Massachusetts’ lawsuit, originally filed in June in Suffolk County Superior Court, was the first by a state to pursue Purdue’s Sackler family directly and hold them personally responsible for contributing to the opioid epidemic.
The Sackler family, the once-billionaires behind Purdue Pharma LP, pushed sales of OxyContin and other deadly opioids in order to maximize profits, according to Massachusetts’ attorney general Maura Healey. The family did so even after questions emerged about the extent these addictive painkillers were being abused. The state has filed an amended lawsuit against Purdue and current and former officers and directors of the drugmaker that drew on years of internal records to reveal new details about the family’s involvement in the nationwide crisis, claiming they are at fault for the epidemic.
The lawsuit, originally filed in June in Suffolk County Superior Court, was the first by a state to pursue the Sackler family directly and hold them personally responsible for contributing to the epidemic.
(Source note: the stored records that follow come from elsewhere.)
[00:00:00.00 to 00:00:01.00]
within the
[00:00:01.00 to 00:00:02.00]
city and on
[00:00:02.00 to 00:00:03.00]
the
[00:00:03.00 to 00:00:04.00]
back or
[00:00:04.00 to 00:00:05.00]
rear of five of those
Purdue responded in a statement that Healey’s amended lawsuit “distorts critical facts and cynically conflates prescription opioid medications with illegal heroin and fentanyl, which are the leading cause of overdose deaths in Massachusetts.” It also claimed the complaint “is littered with biased and inaccurate characterizations of these documents and individual defendants.”
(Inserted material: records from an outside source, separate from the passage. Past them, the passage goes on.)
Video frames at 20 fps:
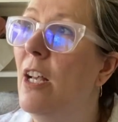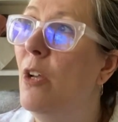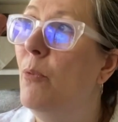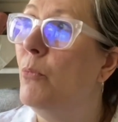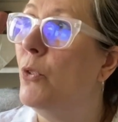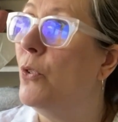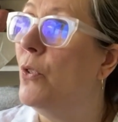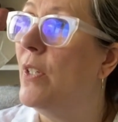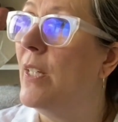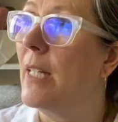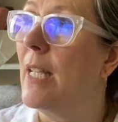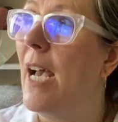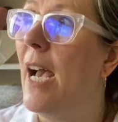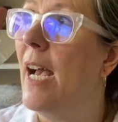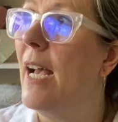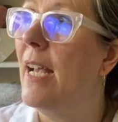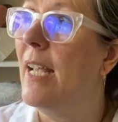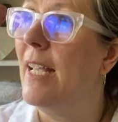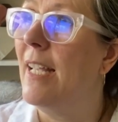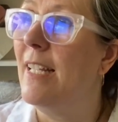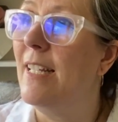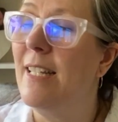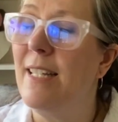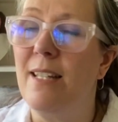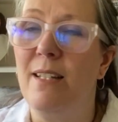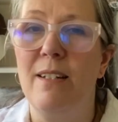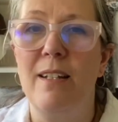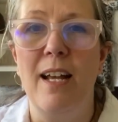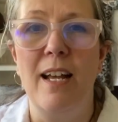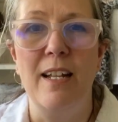Blue skies
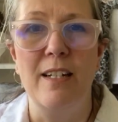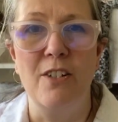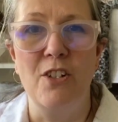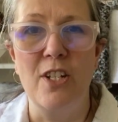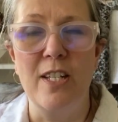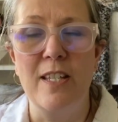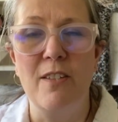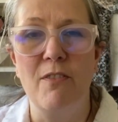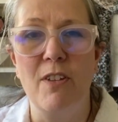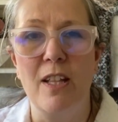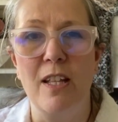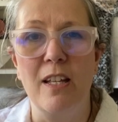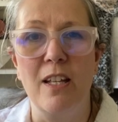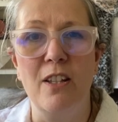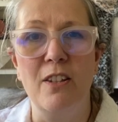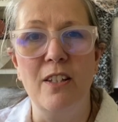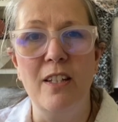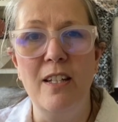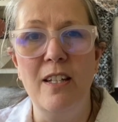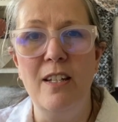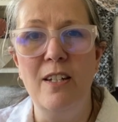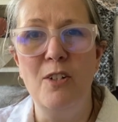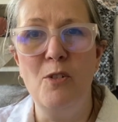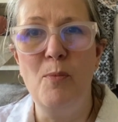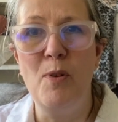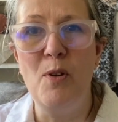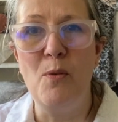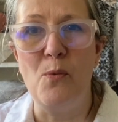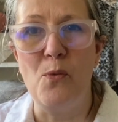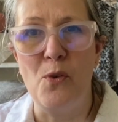and just feeling a little
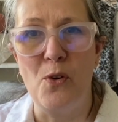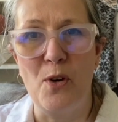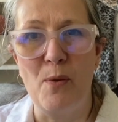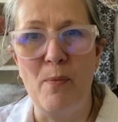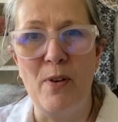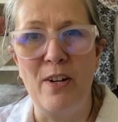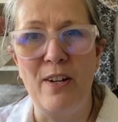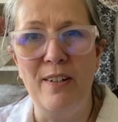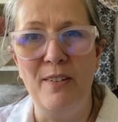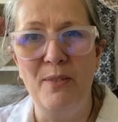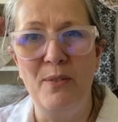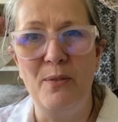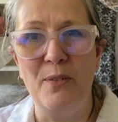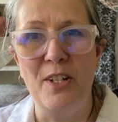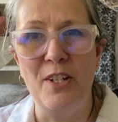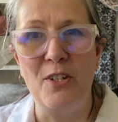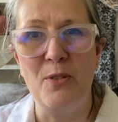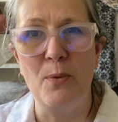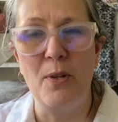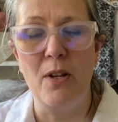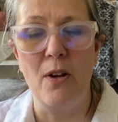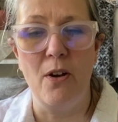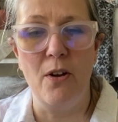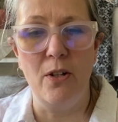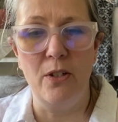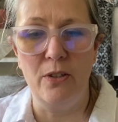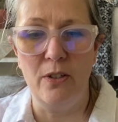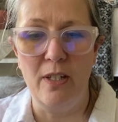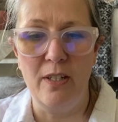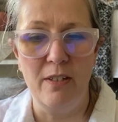bit warmer, which we
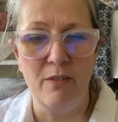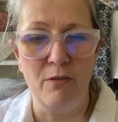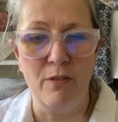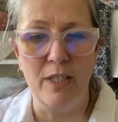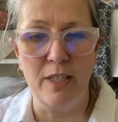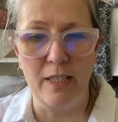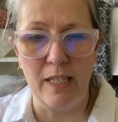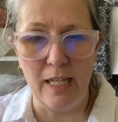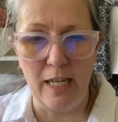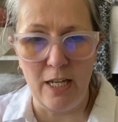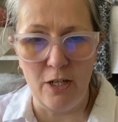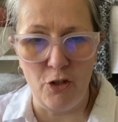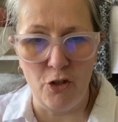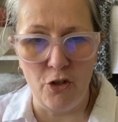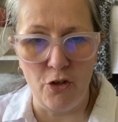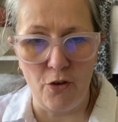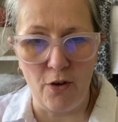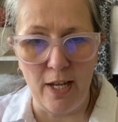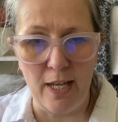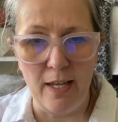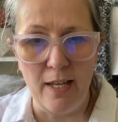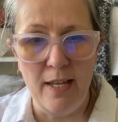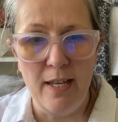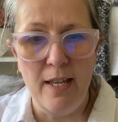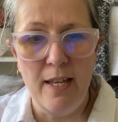all really enjoy.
The nearly 300-page complaint, just one of hundreds that state and local governments have filed against Purdue, accuses the drug manufacturer of deceiving both physicians and their patients by misrepresenting the risks of opioid addiction, overdose, and death associated with prolonged use. Massachusetts’ claims were made public despite Purdue’s efforts to keep documents alleging fault under wraps.
The complaint cites internal records that the state feels support its position that members of the Sackler family, including Purdue’s former President Richard Sackler, are at fault for personally directing the marketing of opioids in order to line their pockets with billions of dollars. They did so even after Purdue and three executives in 2007 pleaded guilty to federal charges related to the misbranding of OxyContin and agreed to pay a total of $634.5 million in penalties, the lawsuit said. This proves the family continued to recklessly push the addictive drugs despite knowledge of their long-term effects.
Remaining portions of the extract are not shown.